The Heartbeat drives the cycle. Every 15-30 minutes, the agent runs. It checks markets. It evaluates strategy. It logs paper trades. It doesn't need to run faster — prediction markets don't move in seconds the way HFT markets do. The 15-30 minute interval captures most opportunities without excessive API usage. You can tune the interval based on your strategy and API limits. The architecture is simple: Heartbeat triggers agent, agent runs strategy logic, agent logs to DB, agent posts summary. No complexity. No real money. Just learning.

Analysis

Volume spikes may indicate new information hitting the market. Arbitrage: the same event listed on different platforms with different prices — buy low on one, sell high on another. The agent identifies these and "executes" paper trades. Over time, you evaluate strategy effectiveness. Did the volume-spike strategy work? Did arbitrage opportunities actually close? The data tells you before you risk a dollar.

The analysis dimension is where the agent adds value. A human could manually check Polymarket every few hours. They'd miss most opportunities. The agent checks every 15 minutes. It applies rules consistently. It doesn't get tired. It doesn't get emotional. It logs every "trade" and the outcome. After a week, you have data: "Volume spike strategy: 20 paper trades, 12 wins, 58% win rate, +8% simulated return." After a month, you have statistical significance. You can compare strategies. Volume spike vs arbitrage vs momentum. The agent gives you the data. You make the decision about what to do with it.

Strategy parameters are configurable. Volume spike threshold: 2x average? 3x? Price movement threshold: 5%? 10%? Arbitrage spread: minimum 3%? 5%? You tune these based on paper trading results. Start conservative. If the strategy is too aggressive, you'll get many paper trades but poor win rate. If it's too conservative, you'll get few trades and insufficient data. The agent helps you find the sweet spot. Iterate. Refine. Only when the paper trading looks good do you consider real capital. And even then, start small.

Paper Trading

All trades are simulated — recorded in a local DB, no real orders sent. You review performance, adjust strategy, tune thresholds. When you're confident, you can switch to manual real trading. OpenClaw does not execute real trades without explicit user approval. The Autopilot is strictly paper. Real execution is always a human decision. See finance for the broader context on OpenClaw and financial workflows.
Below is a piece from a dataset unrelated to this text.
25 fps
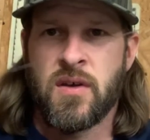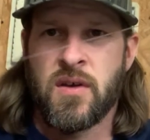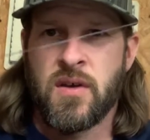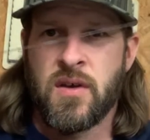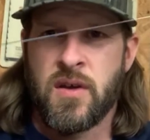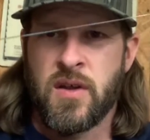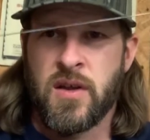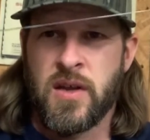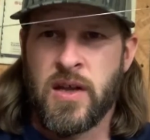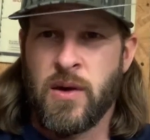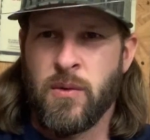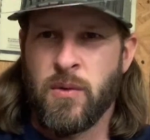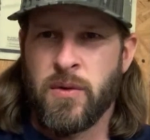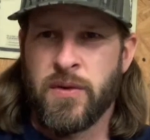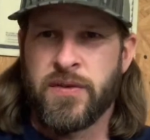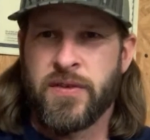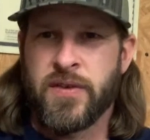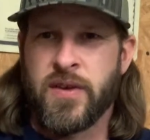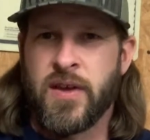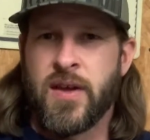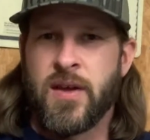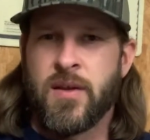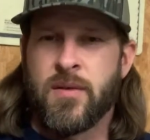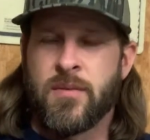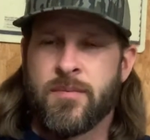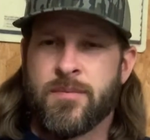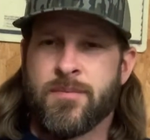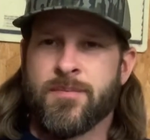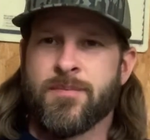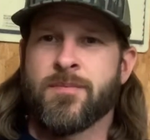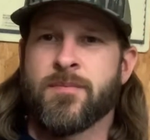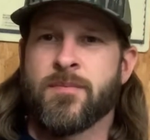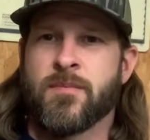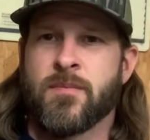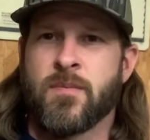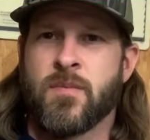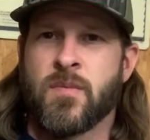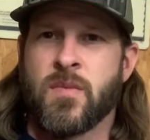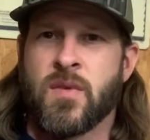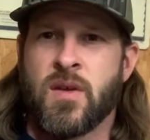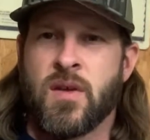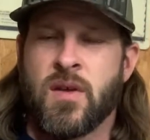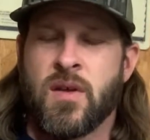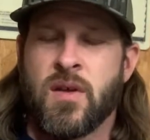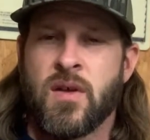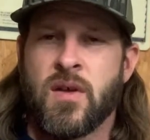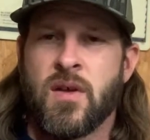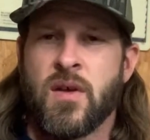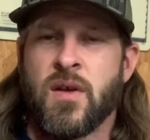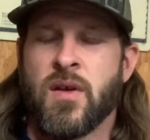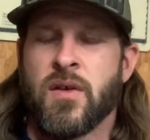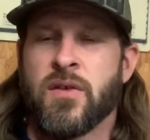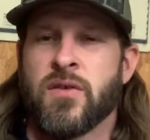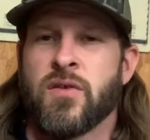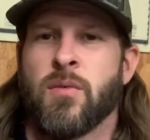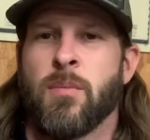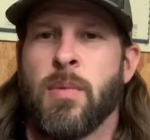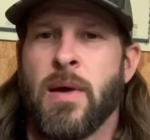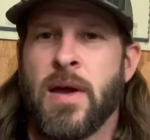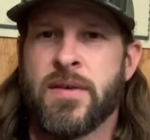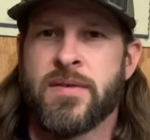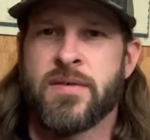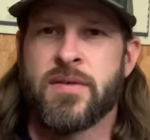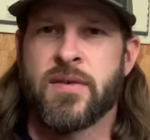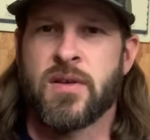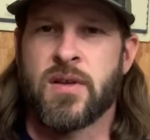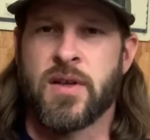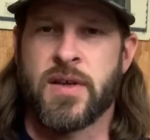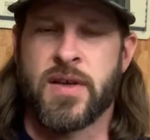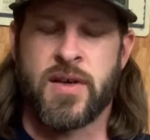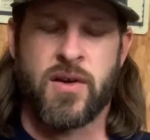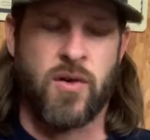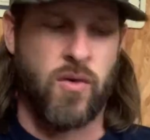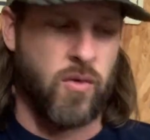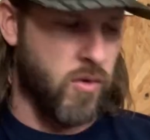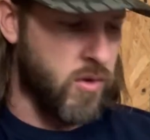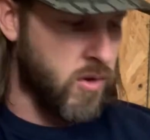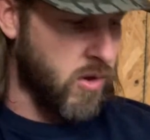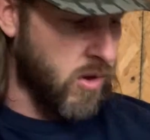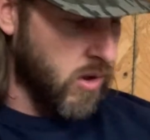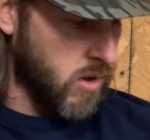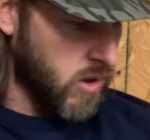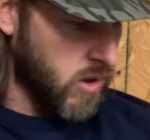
and now we're set. So basically on our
The paper trading discipline is important. It's tempting to go live after a few good days. Don't. Paper trade for at least a month. Preferably longer. Markets have regimes. What works in a calm market may fail in a volatile one. The agent will log regime changes implicitly — you'll see performance shift. Use that data. The goal isn't to get rich quick. It's to validate that your strategy has edge before you risk capital. The Polymarket Autopilot is a tool for that validation. Nothing more. Nothing less.

Setup Overview

You'll need: Polymarket API access (or similar), a Heartbeat configured for the monitoring interval, SQLite for trade logging, and a Discord webhook for daily summaries. The Awesome repo has the full config. Expect a few hours to get it running. Once it's live, the agent runs autonomously — you just check the Discord summary each morning.
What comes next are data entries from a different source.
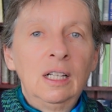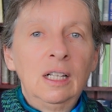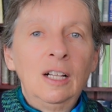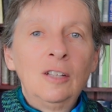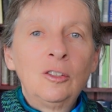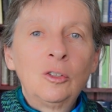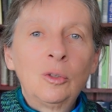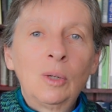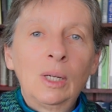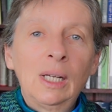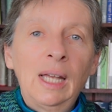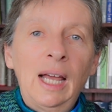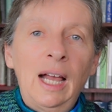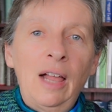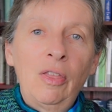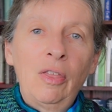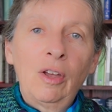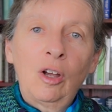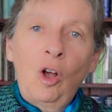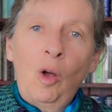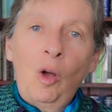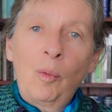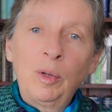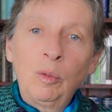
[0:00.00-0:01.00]
to allow the
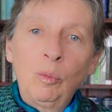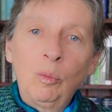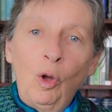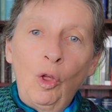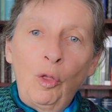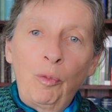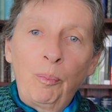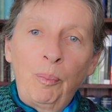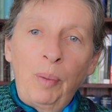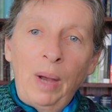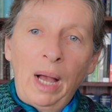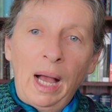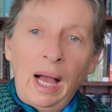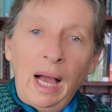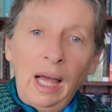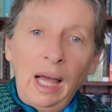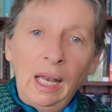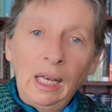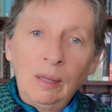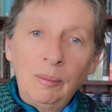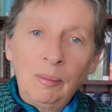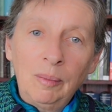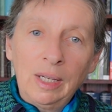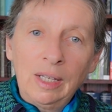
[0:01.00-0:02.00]
Commonwealth
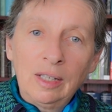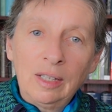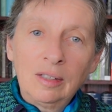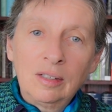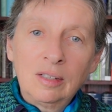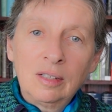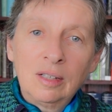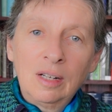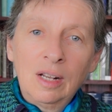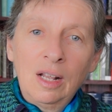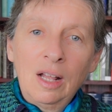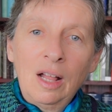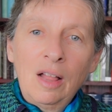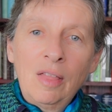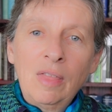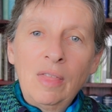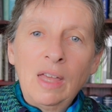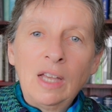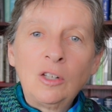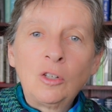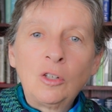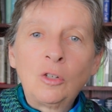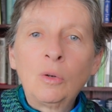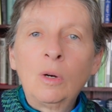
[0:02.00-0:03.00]
Parliament
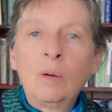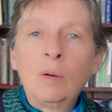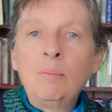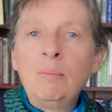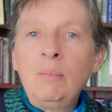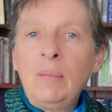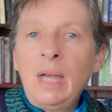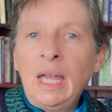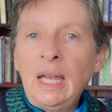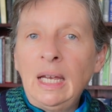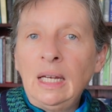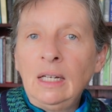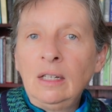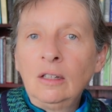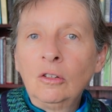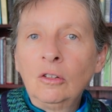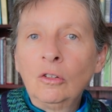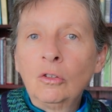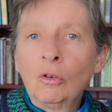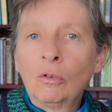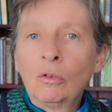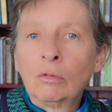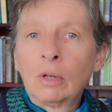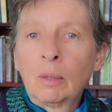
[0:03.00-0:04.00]
then to amend
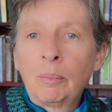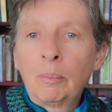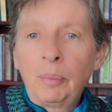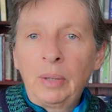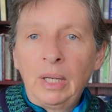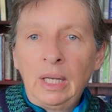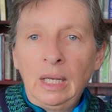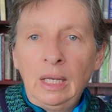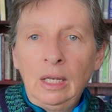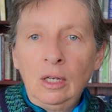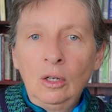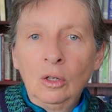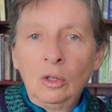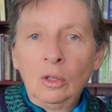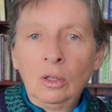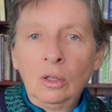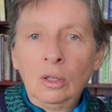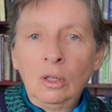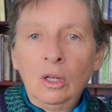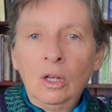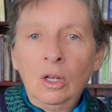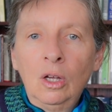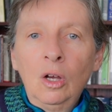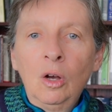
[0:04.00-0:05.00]
or
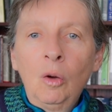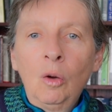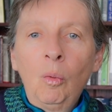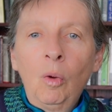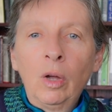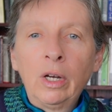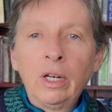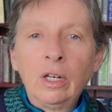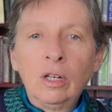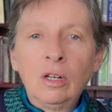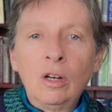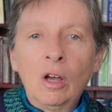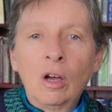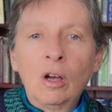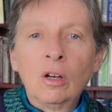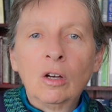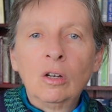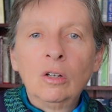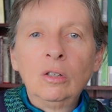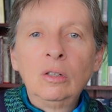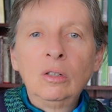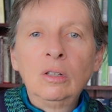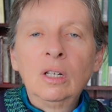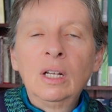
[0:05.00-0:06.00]
repeal what are
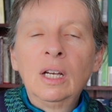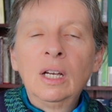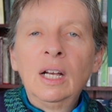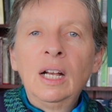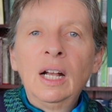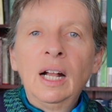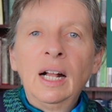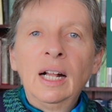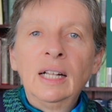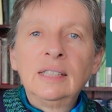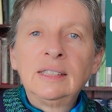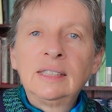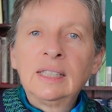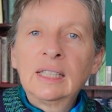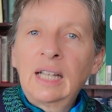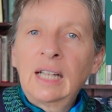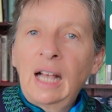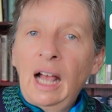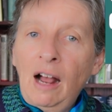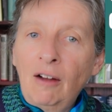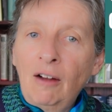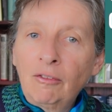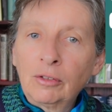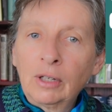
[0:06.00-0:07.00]
known as the
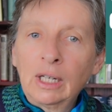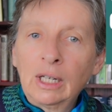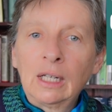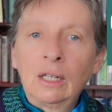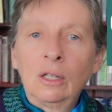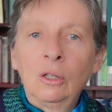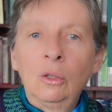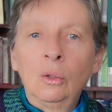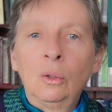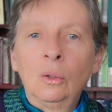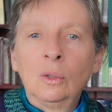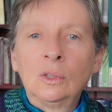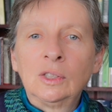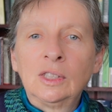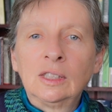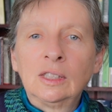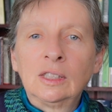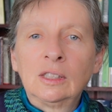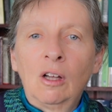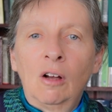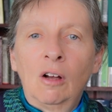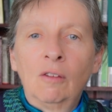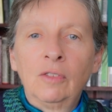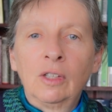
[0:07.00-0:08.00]
covering
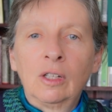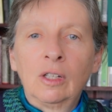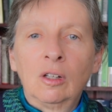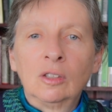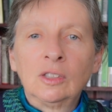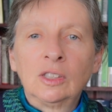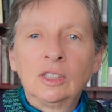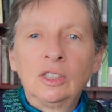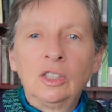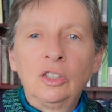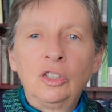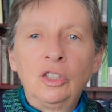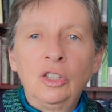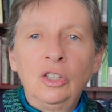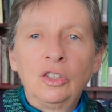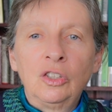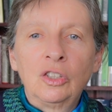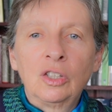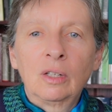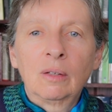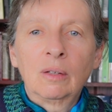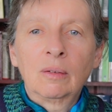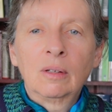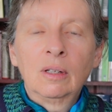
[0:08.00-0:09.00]
clauses of the
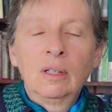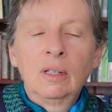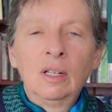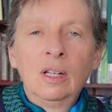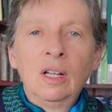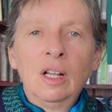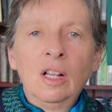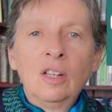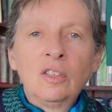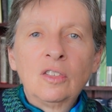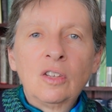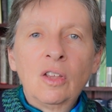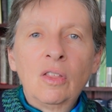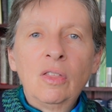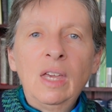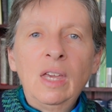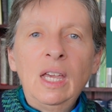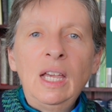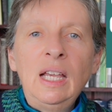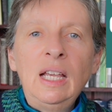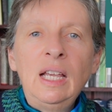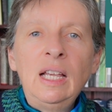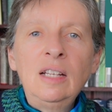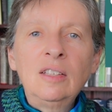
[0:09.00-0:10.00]
Constitution. So
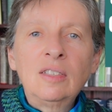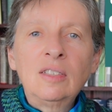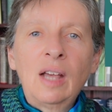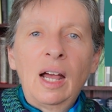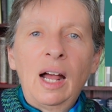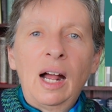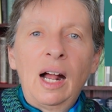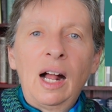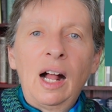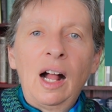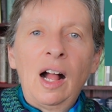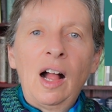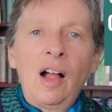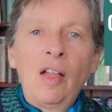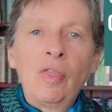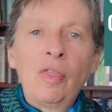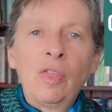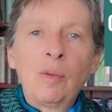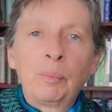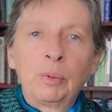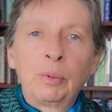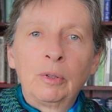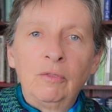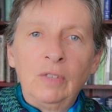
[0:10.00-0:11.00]
these are
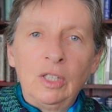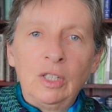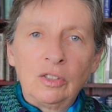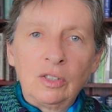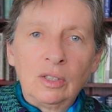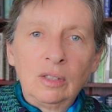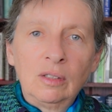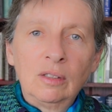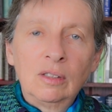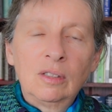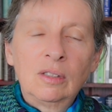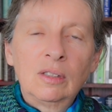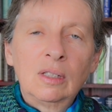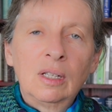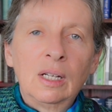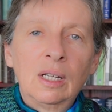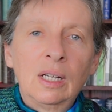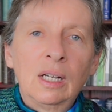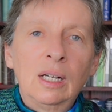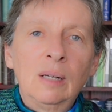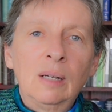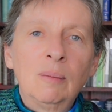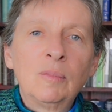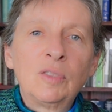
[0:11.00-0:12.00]
the provisions,
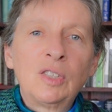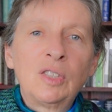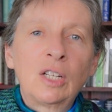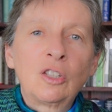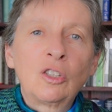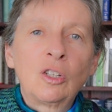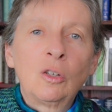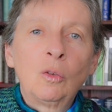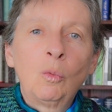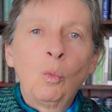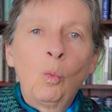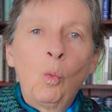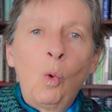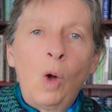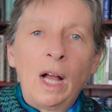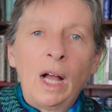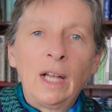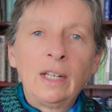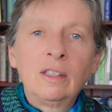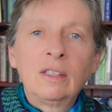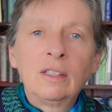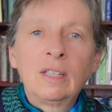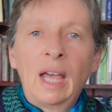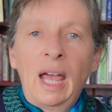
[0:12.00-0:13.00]
Section
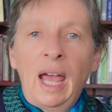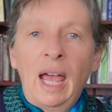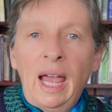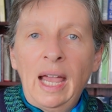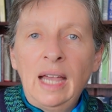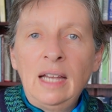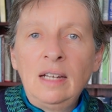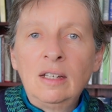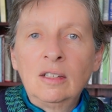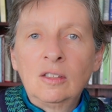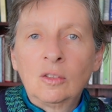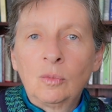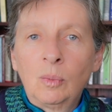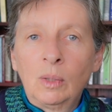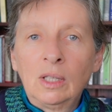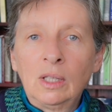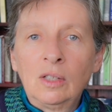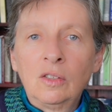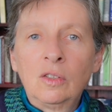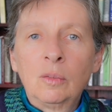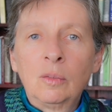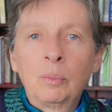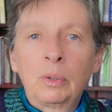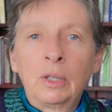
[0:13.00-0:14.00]
1 to 8, as well
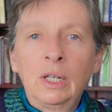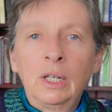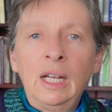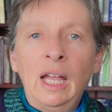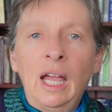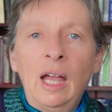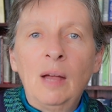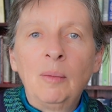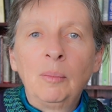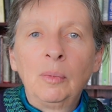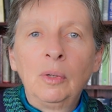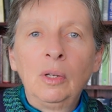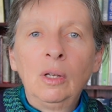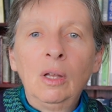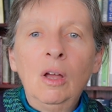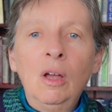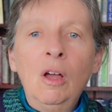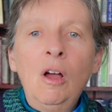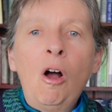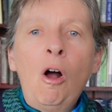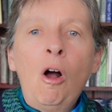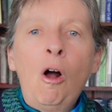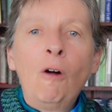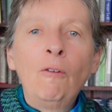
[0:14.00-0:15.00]
as the preamble,
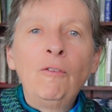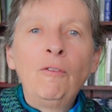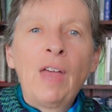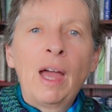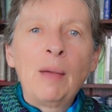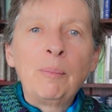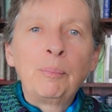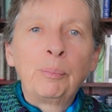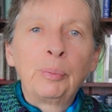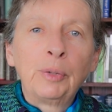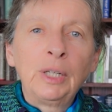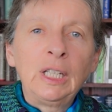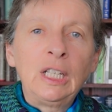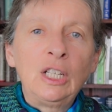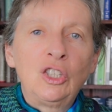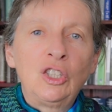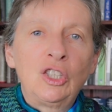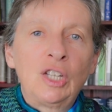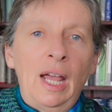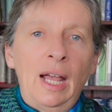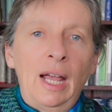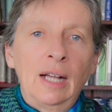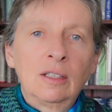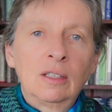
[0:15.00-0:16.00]
of that British
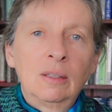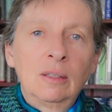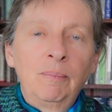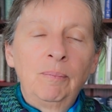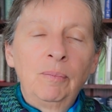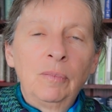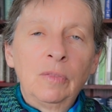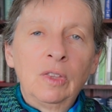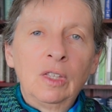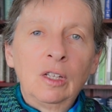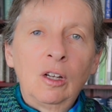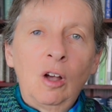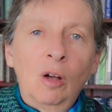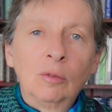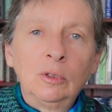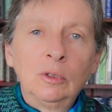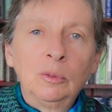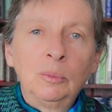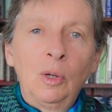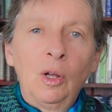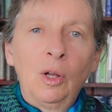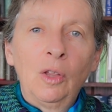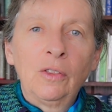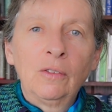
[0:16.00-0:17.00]
Act, the
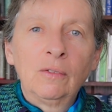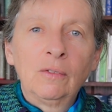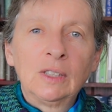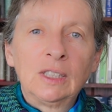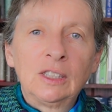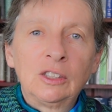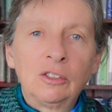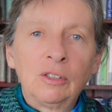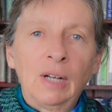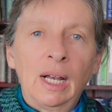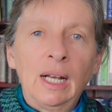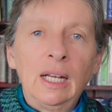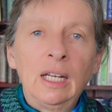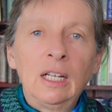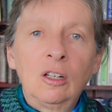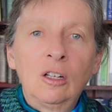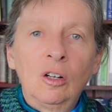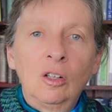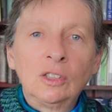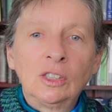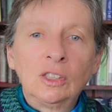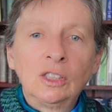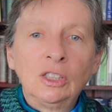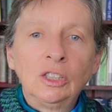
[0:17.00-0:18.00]
Commonwealth of Australia
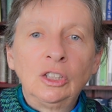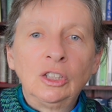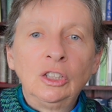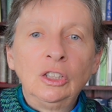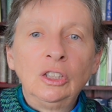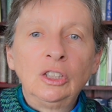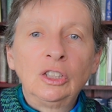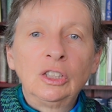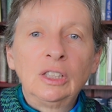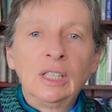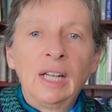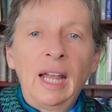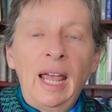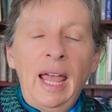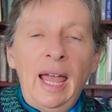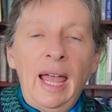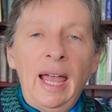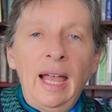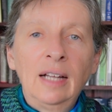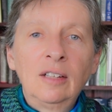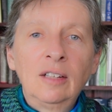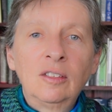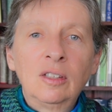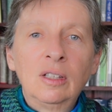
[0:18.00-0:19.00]
Constitution
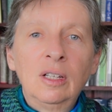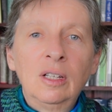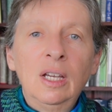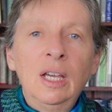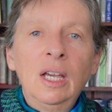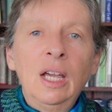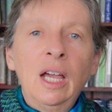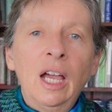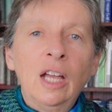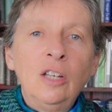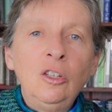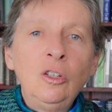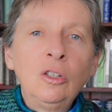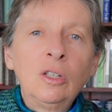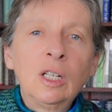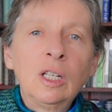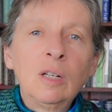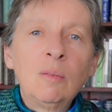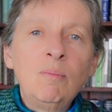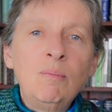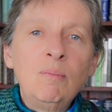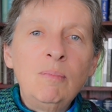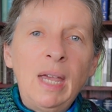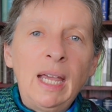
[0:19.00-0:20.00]
Act, and you could
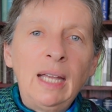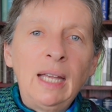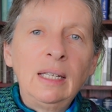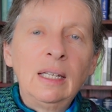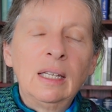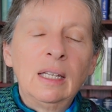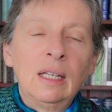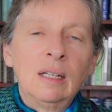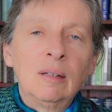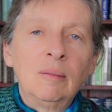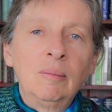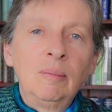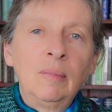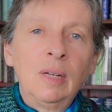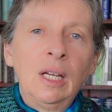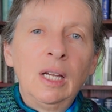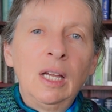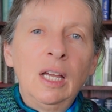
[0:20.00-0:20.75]
amend them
Technical requirements: OpenClaw installed, Polymarket API key (or equivalent for your target market), a Skill or custom logic for market data fetching and strategy evaluation, SQLite (or similar) for trade logging, Discord webhook URL for summaries. The Awesome OpenClaw Use Cases repo has a reference implementation. You'll need to adapt it to your strategy parameters and market focus. The setup is straightforward for developers. Non-developers may need to follow a step-by-step guide or get help from the community. See community for Discord support.

Wrapping Up

Polymarket Autopilot is a learning and strategy-testing tool. See crypto trading and Discord for related setups. Test first. Trade later. The agent gives you 24/7 monitoring and consistent strategy execution. You get data. You make the call about real money. That's the right division of labor.